The compensation for all executives should be agreed at a business level first. Thereafter, all of the parties can assess the adequacy of the compensation to their needs and expectations.
The need for greater formality and management structure
Generational succession often requires a greater level of formality in the management and decision making process. This formality should achieve a separation of function between:
- The Board of the company, and
Often in a SME business these roles merge and there are no clear dividing lines or boundaries. Roles, responsibilities and clear key performance indicators (KPIs) for management should be agreed and documented. For management, this needs to include clear job descriptions, authority levels and operating expectations.
Generally, a more formal and functioning board of Directors is required. The process may also be assisted by the inclusion of non-related, non-executive Directors. They should assist to provide some balance between the two generational groups. Where there is a functioning Board, they should meet on a regular basis and receive and direct management in the strategic direction of the company.
Managing and maintaining family relationships
A key component of generational succession is the ability of the parties involved to separate business issues from family relationships. Understandably, this can be problematic and requires a significant amount of discipline by the participants. Leadership in this discipline needs to be provided by the exiting generation.

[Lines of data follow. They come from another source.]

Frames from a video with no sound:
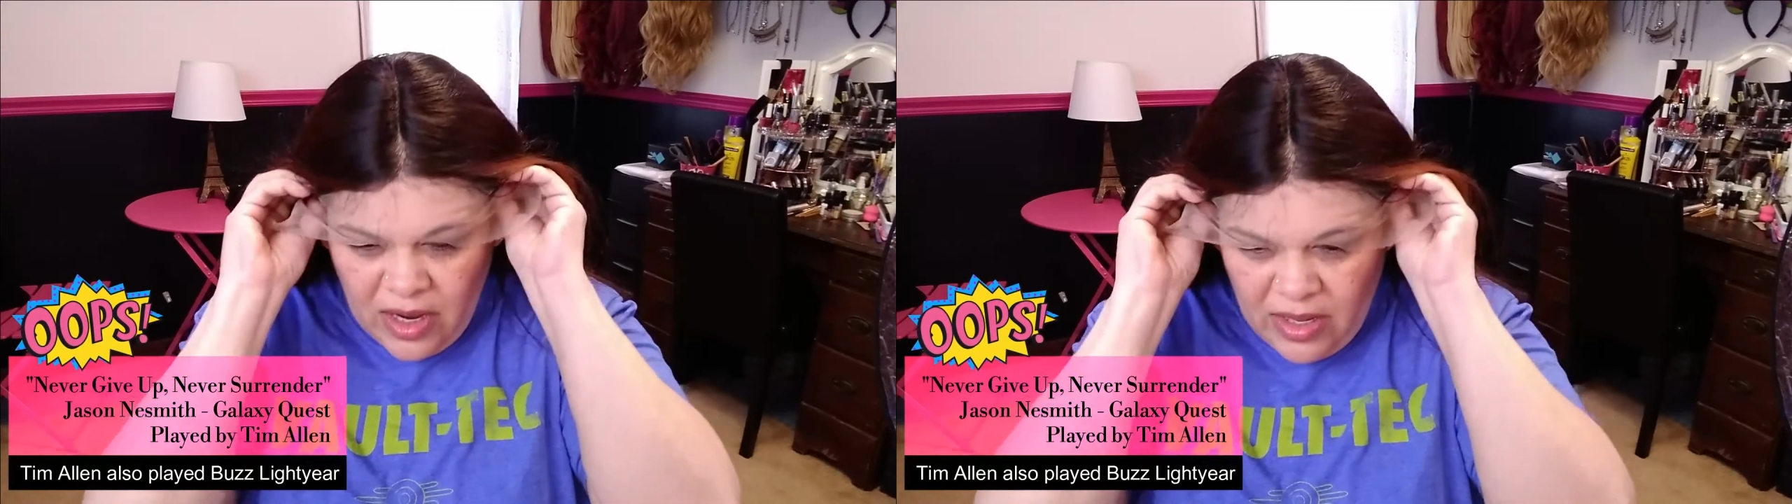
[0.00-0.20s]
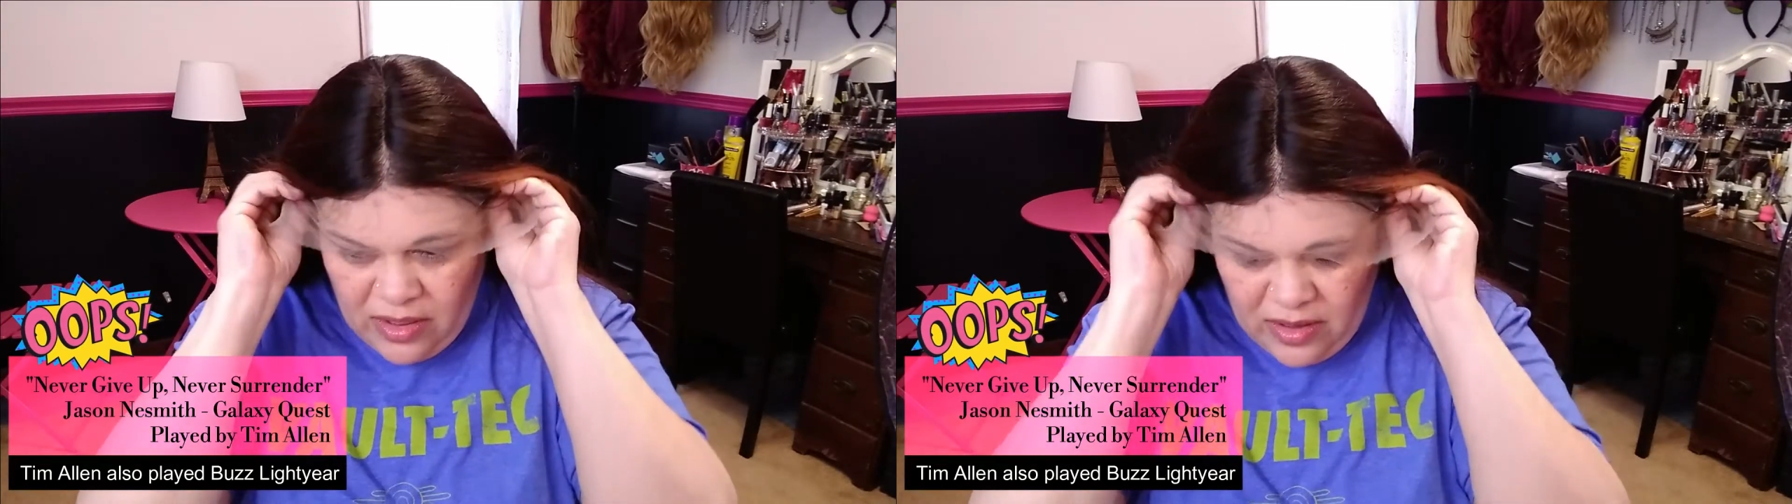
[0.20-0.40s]

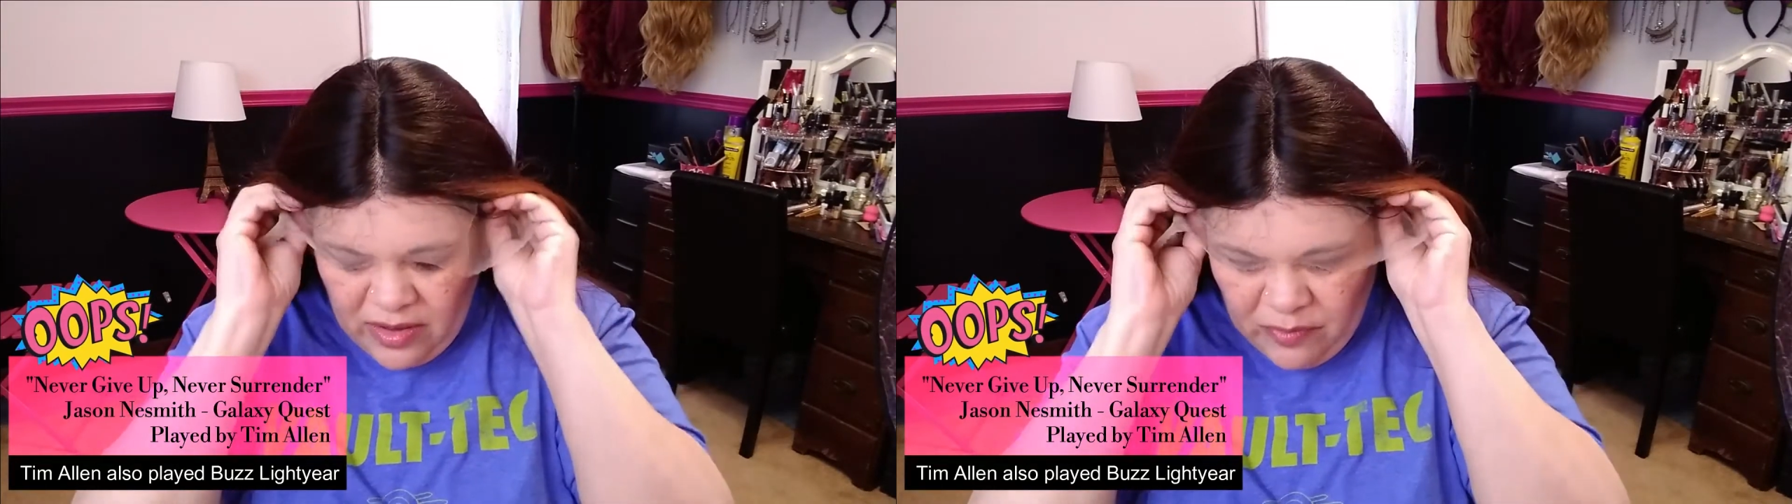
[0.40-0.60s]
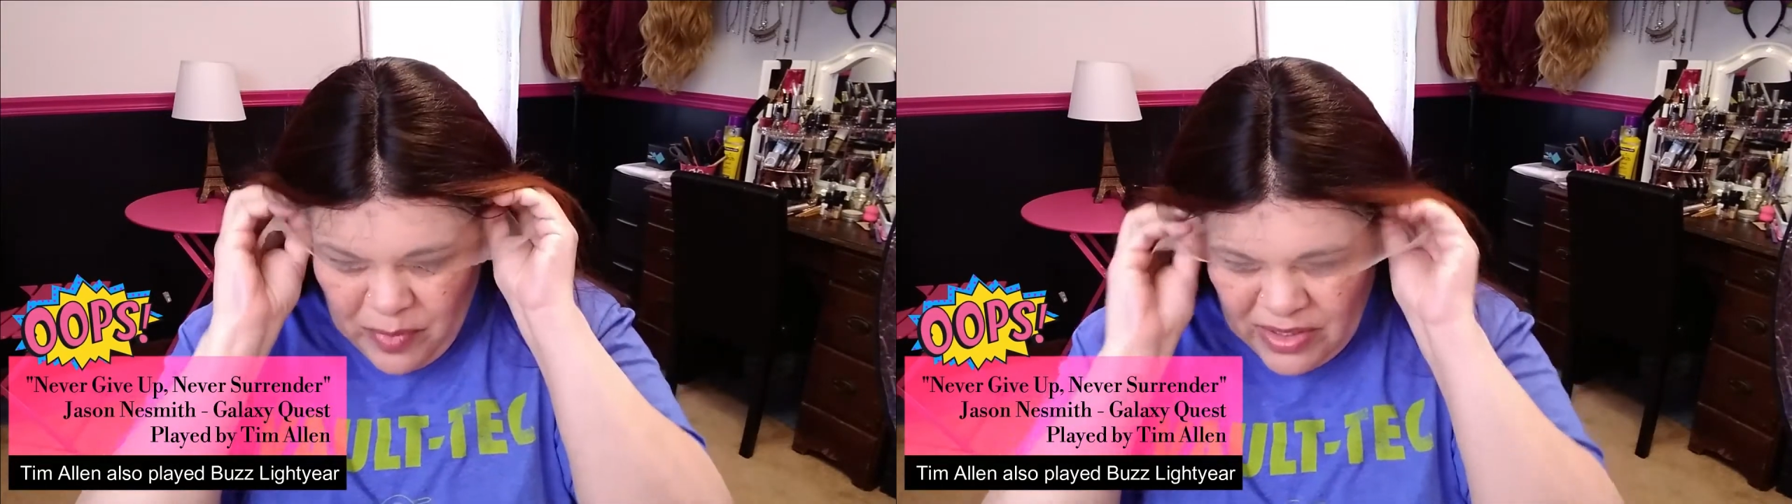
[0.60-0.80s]
I
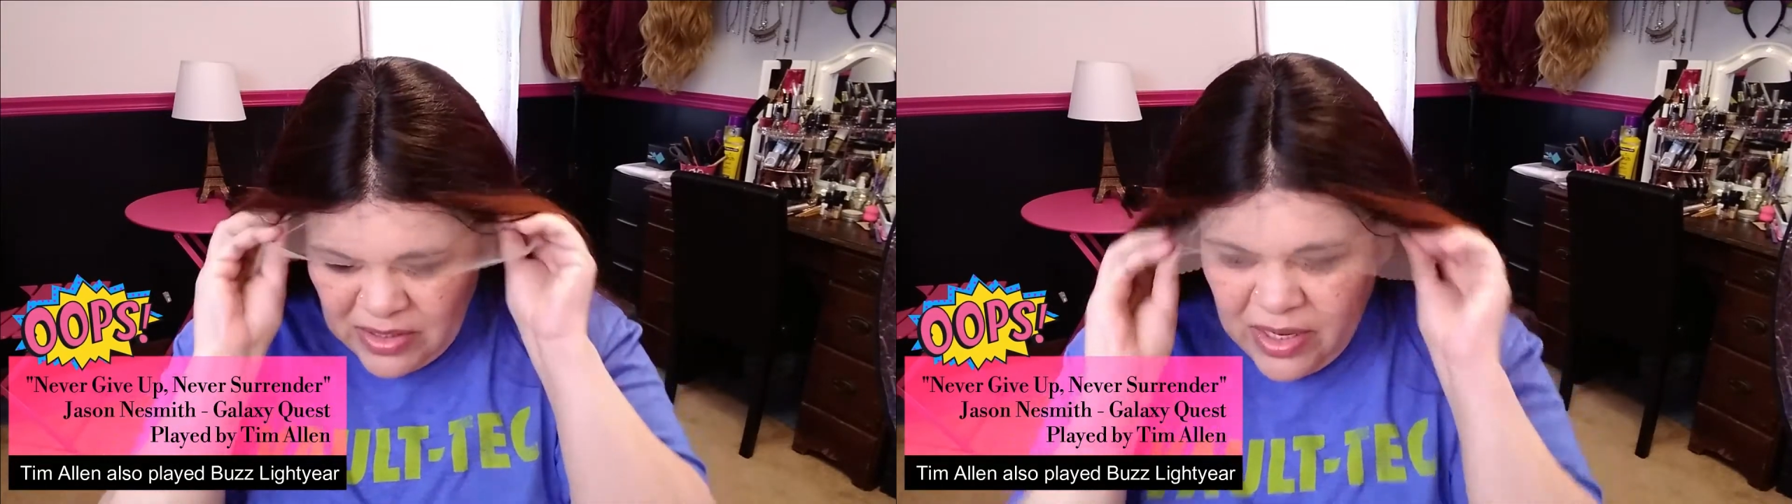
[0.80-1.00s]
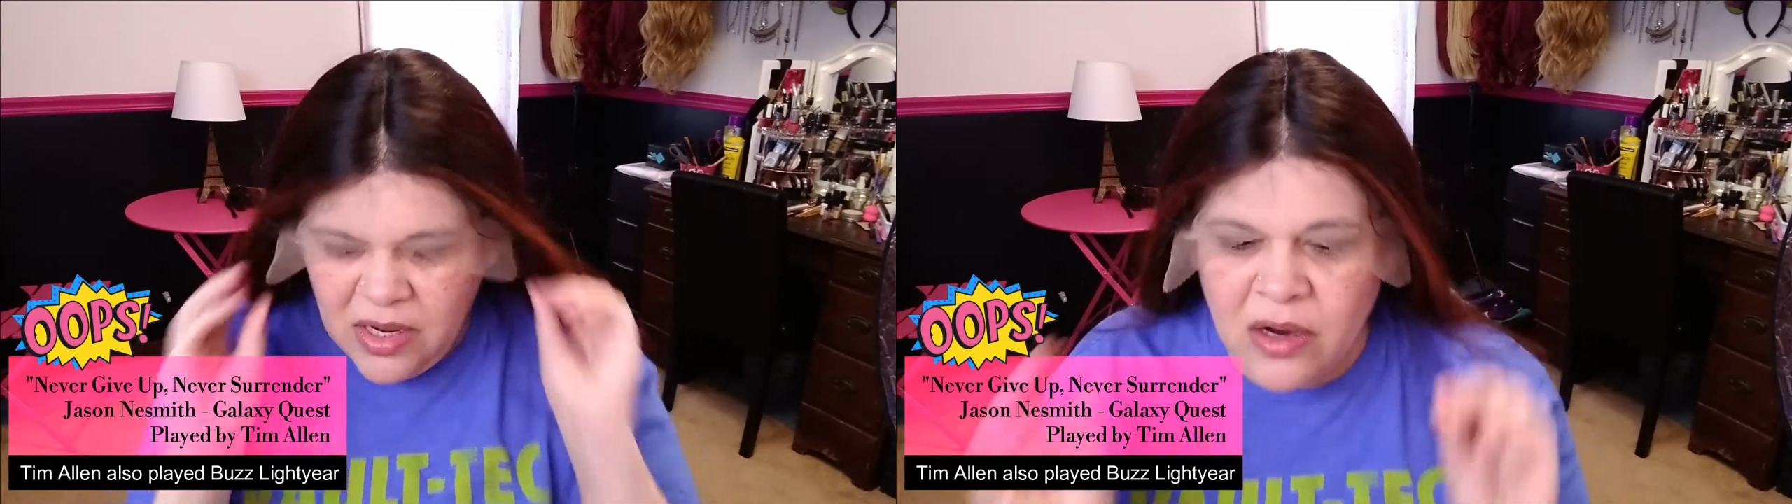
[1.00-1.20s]
love Buzz
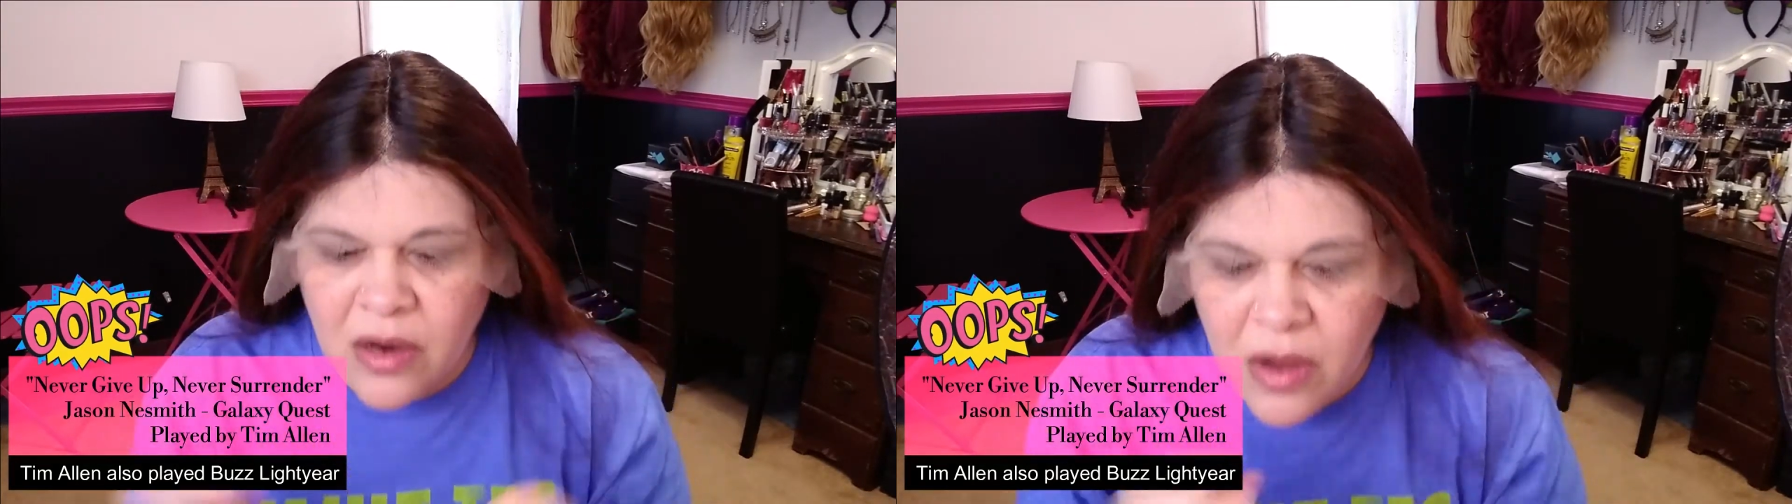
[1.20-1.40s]
Lightyear.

Business tensions and differences in view about the direction of the business, and certain management decisions can bring significant pressure to bear on normal family relationships. The roles of grandparents and parents need to be kept separate as much as possible from the roles of fellow Directors and Shareholders. While these aren’t business issues, they are significant issues in a generational succession. Ultimately, any breakdown in family relationships will have some impact on the business.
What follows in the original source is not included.